Not to mention, I was allowed to anally de-flower the odd one or two. “Oh, ah, that hurts Mistress.” “Really?! Shut Up, breathe and take it like a man, you pathetic little piece of vermin!” Punctuated by a hip thrust. A moment of epiphany when the sub realizes I have just inserted a rather large object up their ass. A well applied slap, and a slow gyrating movement, and they is my little bitch, whimpering for me not to take it out. How much pleasure he is getting. How he will do anything I tell him. I fucking love my JOB!

I had found a new niche, and I absolutely loved it. It was better than clinical therapy, cheaper than retail therapy, it got the stress I was feeling out and dealt with, I got PAID for the personal growth moment, and the sheer sadistic pleasure of whipping the sweet, white, quivering bottom of some little worm. There should be a law against this much pleasure being derived by one person.

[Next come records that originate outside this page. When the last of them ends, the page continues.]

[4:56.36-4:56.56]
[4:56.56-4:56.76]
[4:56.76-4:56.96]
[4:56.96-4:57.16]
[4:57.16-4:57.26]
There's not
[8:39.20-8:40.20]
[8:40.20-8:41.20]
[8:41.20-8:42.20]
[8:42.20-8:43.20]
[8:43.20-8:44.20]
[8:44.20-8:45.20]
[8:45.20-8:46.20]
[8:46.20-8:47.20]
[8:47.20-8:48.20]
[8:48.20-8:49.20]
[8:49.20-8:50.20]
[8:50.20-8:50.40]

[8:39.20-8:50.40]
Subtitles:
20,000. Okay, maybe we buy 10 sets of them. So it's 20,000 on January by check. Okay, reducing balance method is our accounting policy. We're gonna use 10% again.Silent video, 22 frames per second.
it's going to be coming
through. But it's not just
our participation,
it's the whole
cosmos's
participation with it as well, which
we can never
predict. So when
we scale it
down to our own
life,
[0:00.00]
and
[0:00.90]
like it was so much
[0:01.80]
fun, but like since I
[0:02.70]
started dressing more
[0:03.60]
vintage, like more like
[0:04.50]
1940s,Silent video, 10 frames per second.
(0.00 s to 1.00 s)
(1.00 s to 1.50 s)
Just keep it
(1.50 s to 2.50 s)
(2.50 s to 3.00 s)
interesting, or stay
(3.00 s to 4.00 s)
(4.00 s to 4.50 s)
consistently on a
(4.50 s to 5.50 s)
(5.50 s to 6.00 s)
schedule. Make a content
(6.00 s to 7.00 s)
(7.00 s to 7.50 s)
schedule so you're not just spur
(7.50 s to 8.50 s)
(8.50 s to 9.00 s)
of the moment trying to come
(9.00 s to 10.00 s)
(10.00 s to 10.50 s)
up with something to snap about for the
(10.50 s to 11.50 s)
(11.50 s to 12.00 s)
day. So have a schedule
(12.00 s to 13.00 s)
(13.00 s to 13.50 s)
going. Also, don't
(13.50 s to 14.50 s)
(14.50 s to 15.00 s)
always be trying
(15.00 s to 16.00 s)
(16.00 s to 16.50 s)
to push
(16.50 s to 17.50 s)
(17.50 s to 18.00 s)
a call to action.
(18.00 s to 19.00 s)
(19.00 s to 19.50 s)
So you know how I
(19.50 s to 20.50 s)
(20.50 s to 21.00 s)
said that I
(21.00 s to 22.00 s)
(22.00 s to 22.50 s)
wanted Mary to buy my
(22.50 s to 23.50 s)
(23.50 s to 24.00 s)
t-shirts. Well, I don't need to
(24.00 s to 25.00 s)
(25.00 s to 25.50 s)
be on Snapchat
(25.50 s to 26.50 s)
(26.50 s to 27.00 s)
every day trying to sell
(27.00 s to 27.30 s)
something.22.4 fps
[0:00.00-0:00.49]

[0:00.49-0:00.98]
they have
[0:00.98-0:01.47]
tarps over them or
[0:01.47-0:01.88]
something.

Why I wondered weren’t more people doing Dom? It was easier than having to pretend to worship their sad little cocks just hanging there dribbling pre-cum down their hairy legs. I could with a great deal of honestly tell them how pathetic I though them to be. I could call them names like, worm, dog spittle, shit face, small dicked wonder. I could describe to them in graphic detail just how sad their members were, how useless it was, how pointless it was, and in some cases if the sub was deep into blood play, I could even go so far as to threaten to cut it off, and make tiny little nicks in the penis. I could whip bottoms, I could whip backs, I could stomp on cocks with my heels, I could spit on them, pull hair, and could slap faces! I could bend them over after inflicting some of the worst punishment I could, and after putting on my rather large strap on, I could put them in the most submissive of positions and FUCK THEM up the ass in the name of woman kind!

After slapping them around, spitting on them, fucking them rather none too gently up the nether regions, I would sit on their faces, play with my rather nice vibrating toy, make them lick me, come in their faces, and then pee on them. Get up, send them into the corner where they could finish themselves off if they so chose. I was done with them. My God the power rush was incredible. I would be so suffused with adrenalin after a serious good session. Then the best part of all of this, is when they upon leaving, kiss me feet in thanks. If only all my appointments were like this.

In Ireland, a great deal of my appointments are Dom, these boys love having their bottoms rogered senseless, and their little pink asses whipped. I can only say ‘thank you’ to the Roman Catholic church; what their mothers didn’t fuck up, the church finished off for them. God bless Ireland.